* [Stored items]:
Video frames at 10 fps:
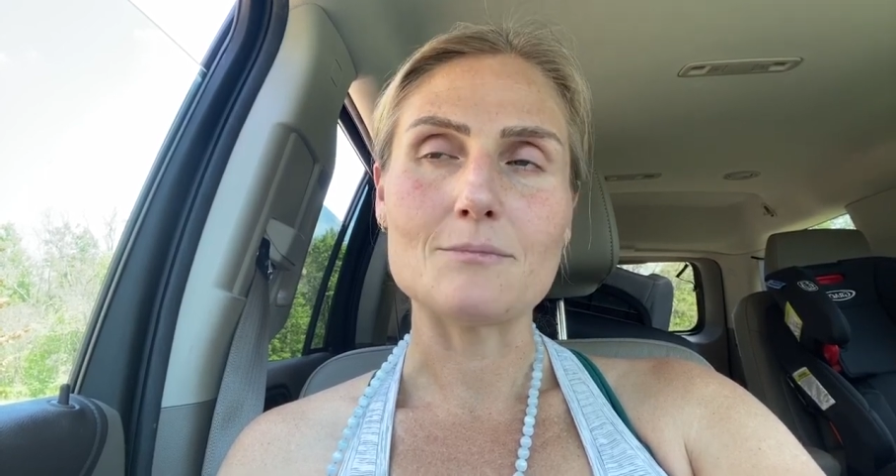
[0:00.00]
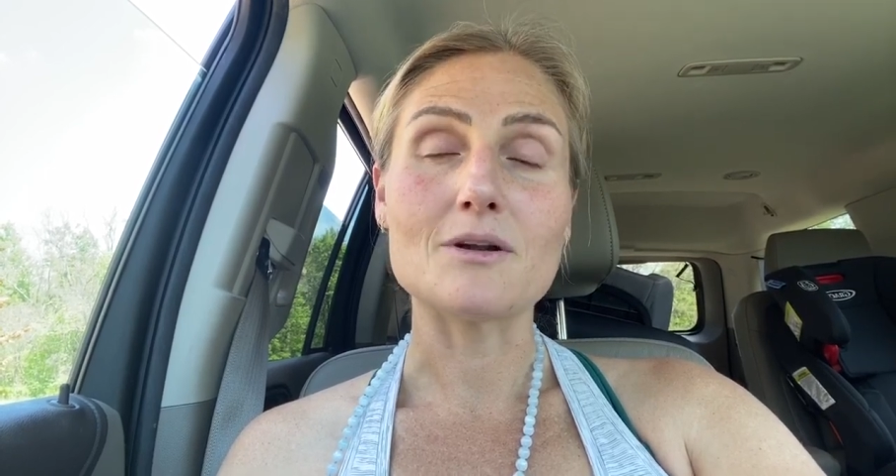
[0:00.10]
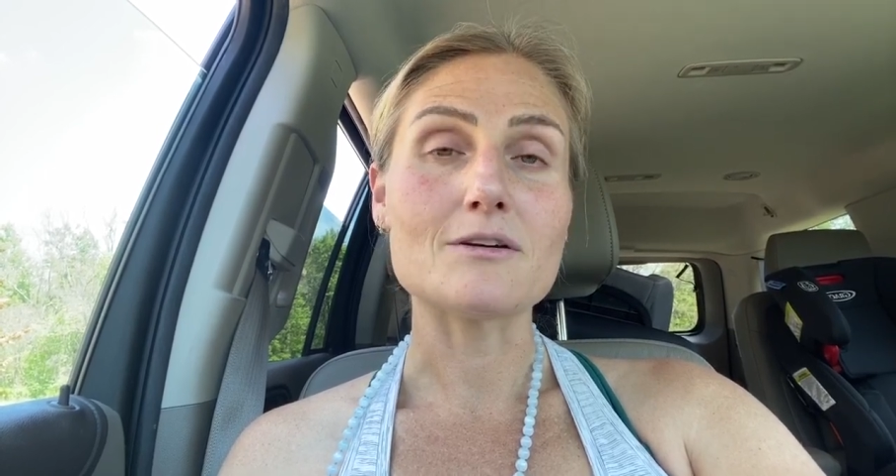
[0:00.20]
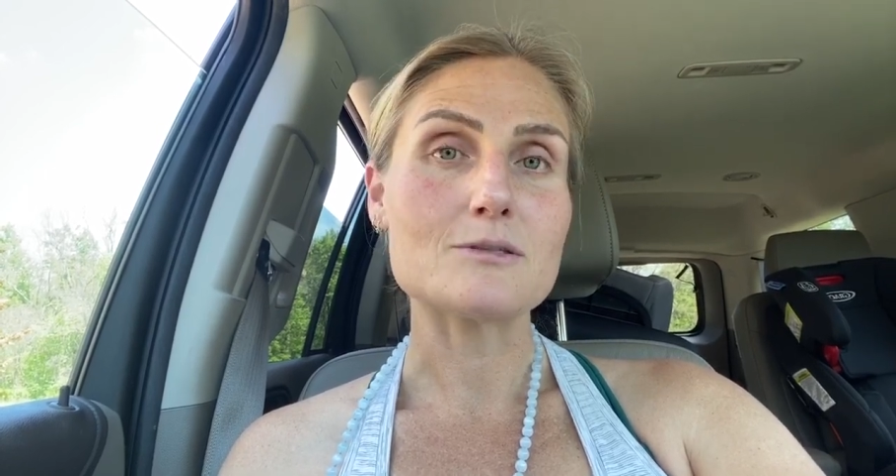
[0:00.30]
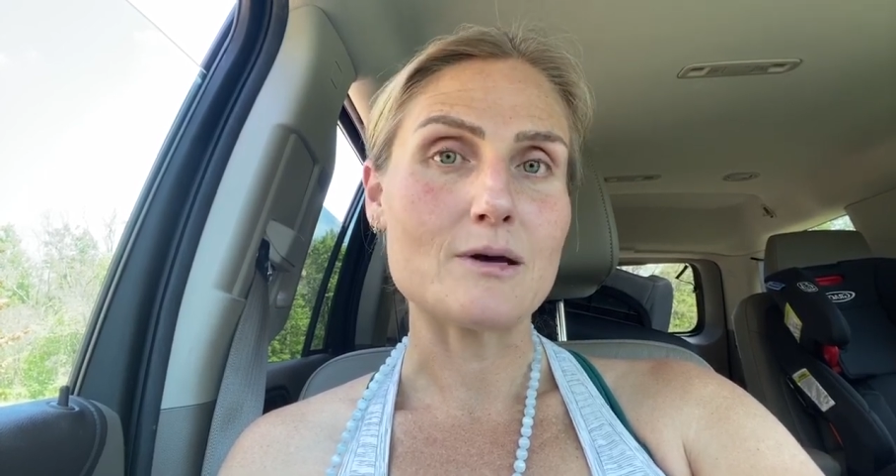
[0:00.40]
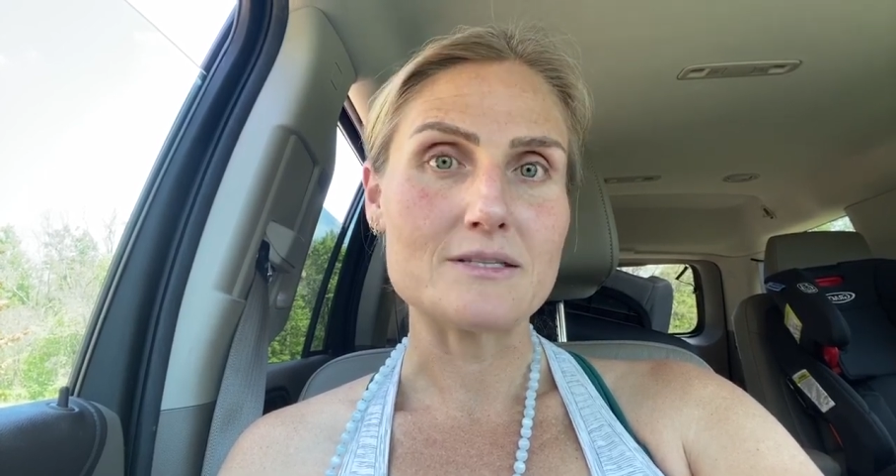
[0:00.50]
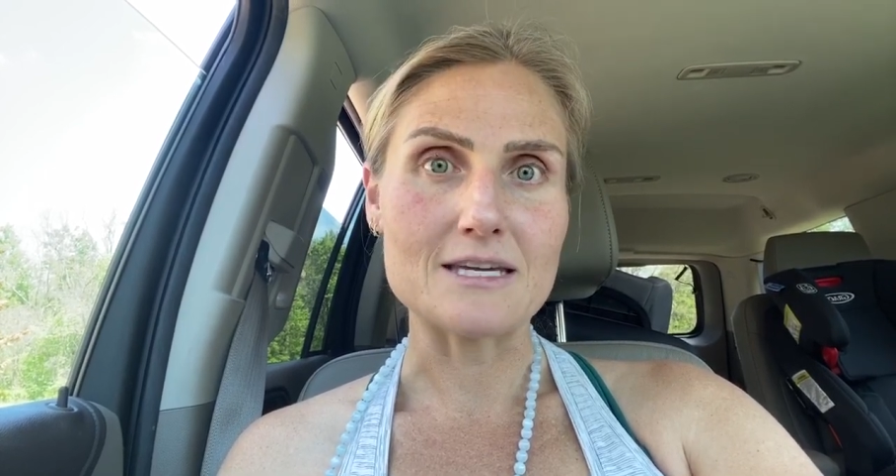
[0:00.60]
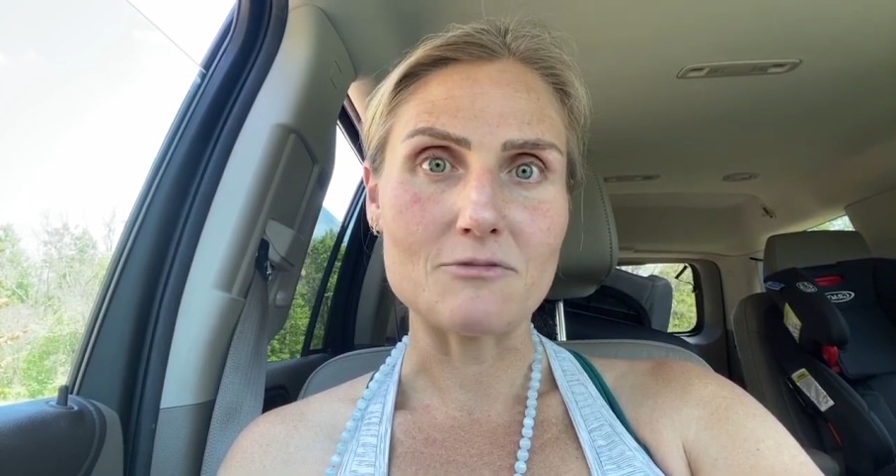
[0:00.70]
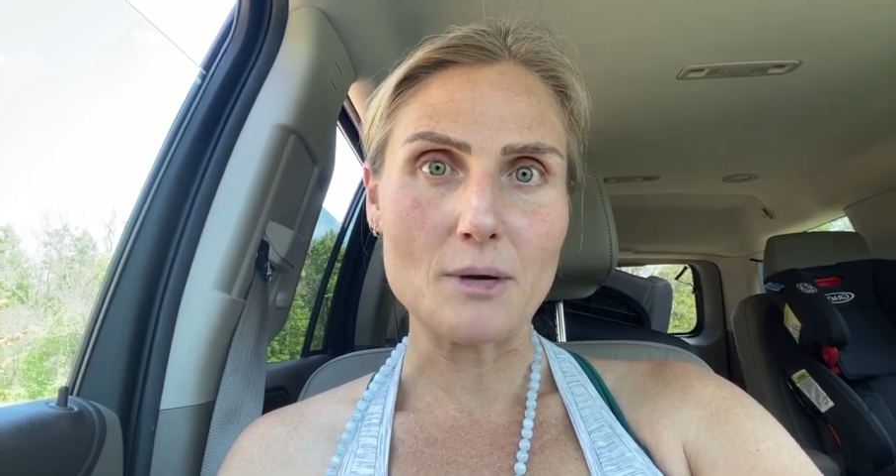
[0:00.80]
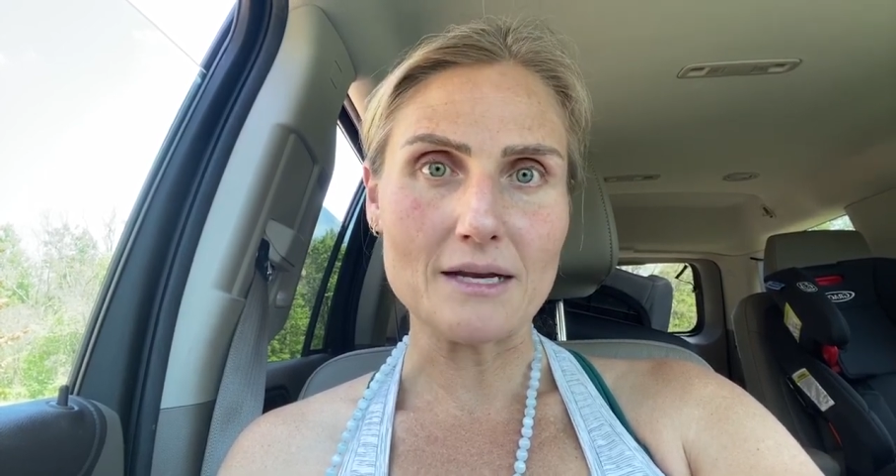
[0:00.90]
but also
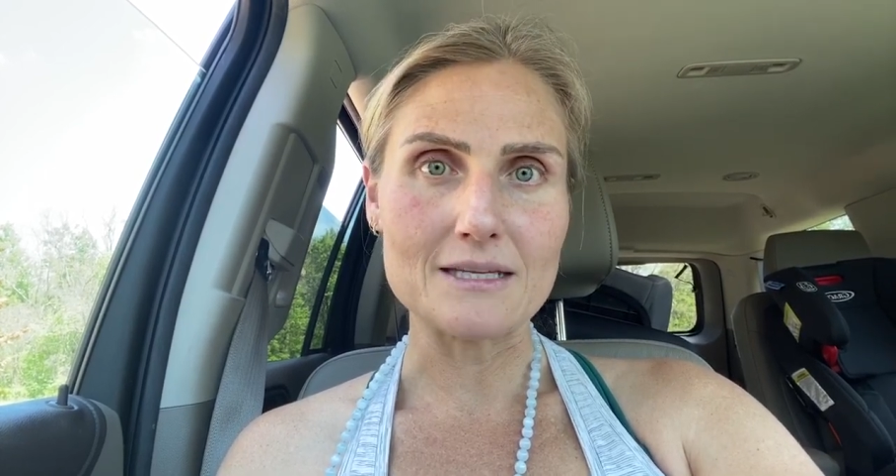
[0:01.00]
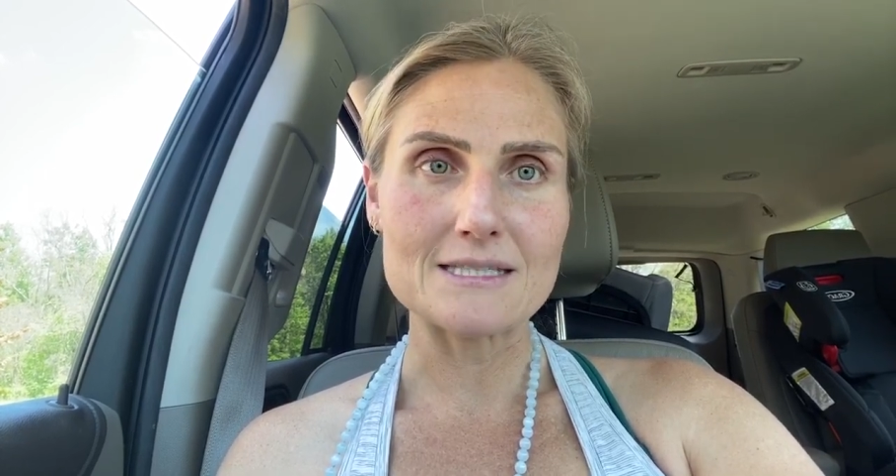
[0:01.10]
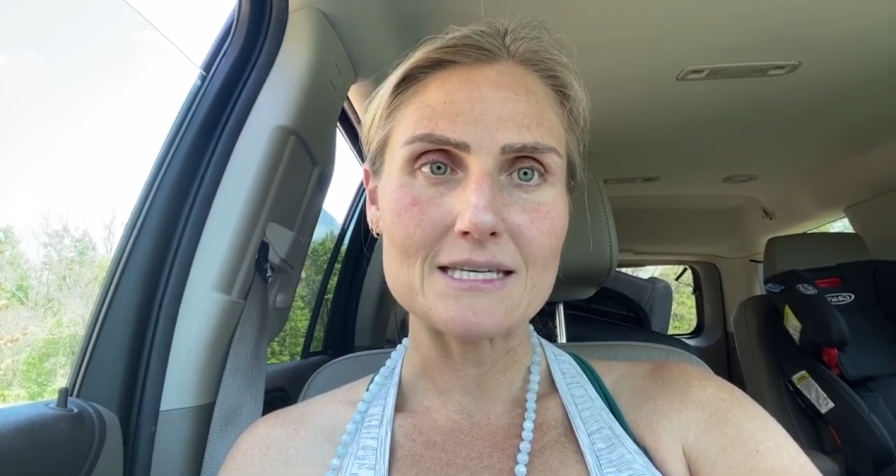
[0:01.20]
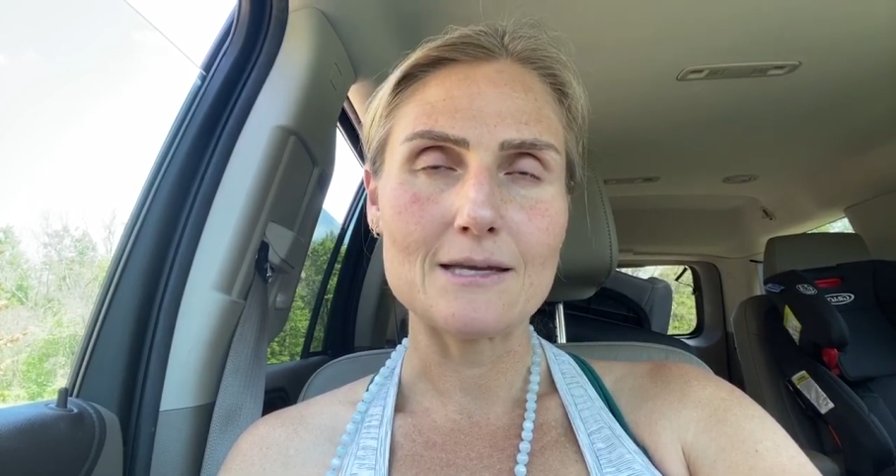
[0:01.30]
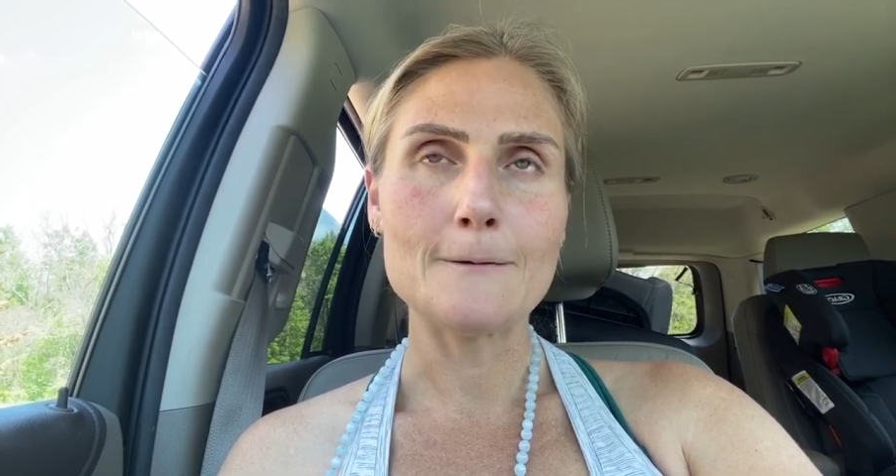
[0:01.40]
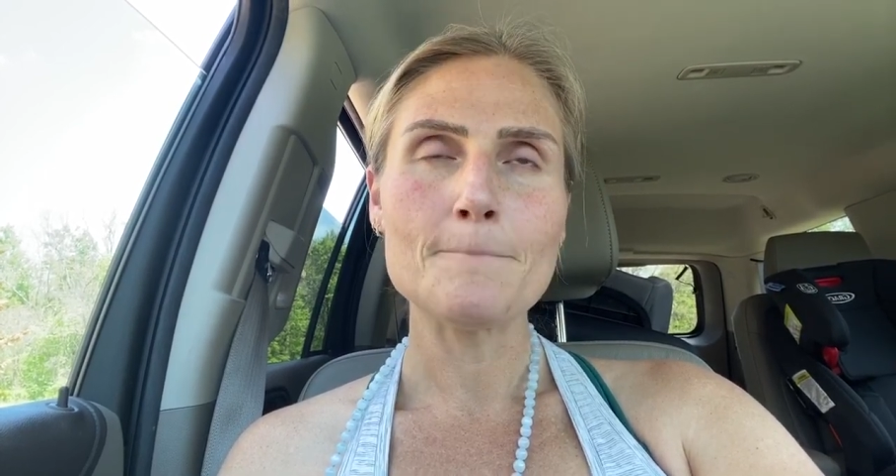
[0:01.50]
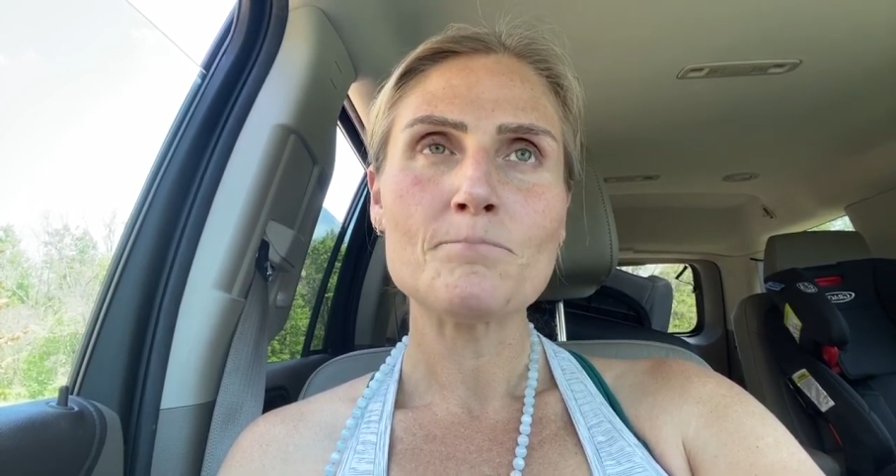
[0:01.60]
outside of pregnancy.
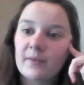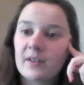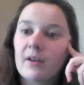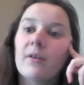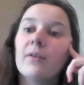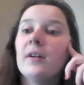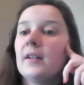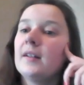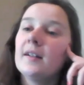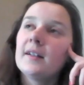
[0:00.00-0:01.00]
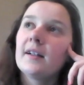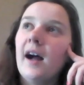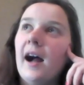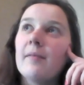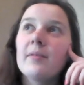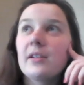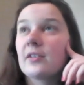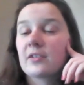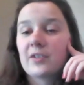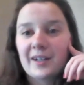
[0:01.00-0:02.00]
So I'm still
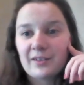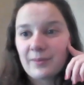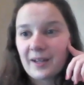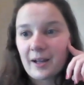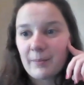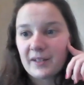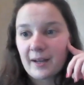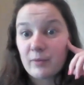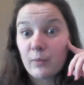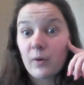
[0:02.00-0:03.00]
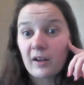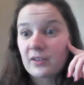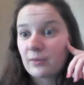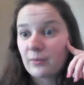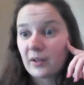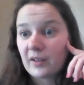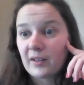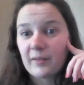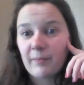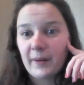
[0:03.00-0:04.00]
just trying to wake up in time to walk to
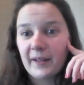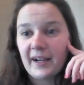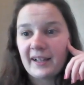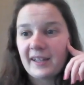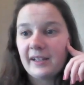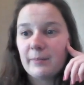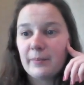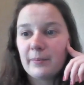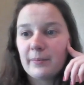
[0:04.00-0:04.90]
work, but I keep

* [Exercise instructions]: Start to finish, write out the data above exactly, omitting all pictures.

* [Solution]:
Video frames at 10 fps:
[0:00.00]
[0:00.10]
[0:00.20]
[0:00.30]
[0:00.40]
[0:00.50]
[0:00.60]
[0:00.70]
[0:00.80]
[0:00.90]
but also
[0:01.00]
[0:01.10]
[0:01.20]
[0:01.30]
[0:01.40]
[0:01.50]
[0:01.60]
outside of pregnancy.
[0:00.00-0:01.00]
[0:01.00-0:02.00]
So I'm still
[0:02.00-0:03.00]
[0:03.00-0:04.00]
just trying to wake up in time to walk to
[0:04.00-0:04.90]
work, but I keep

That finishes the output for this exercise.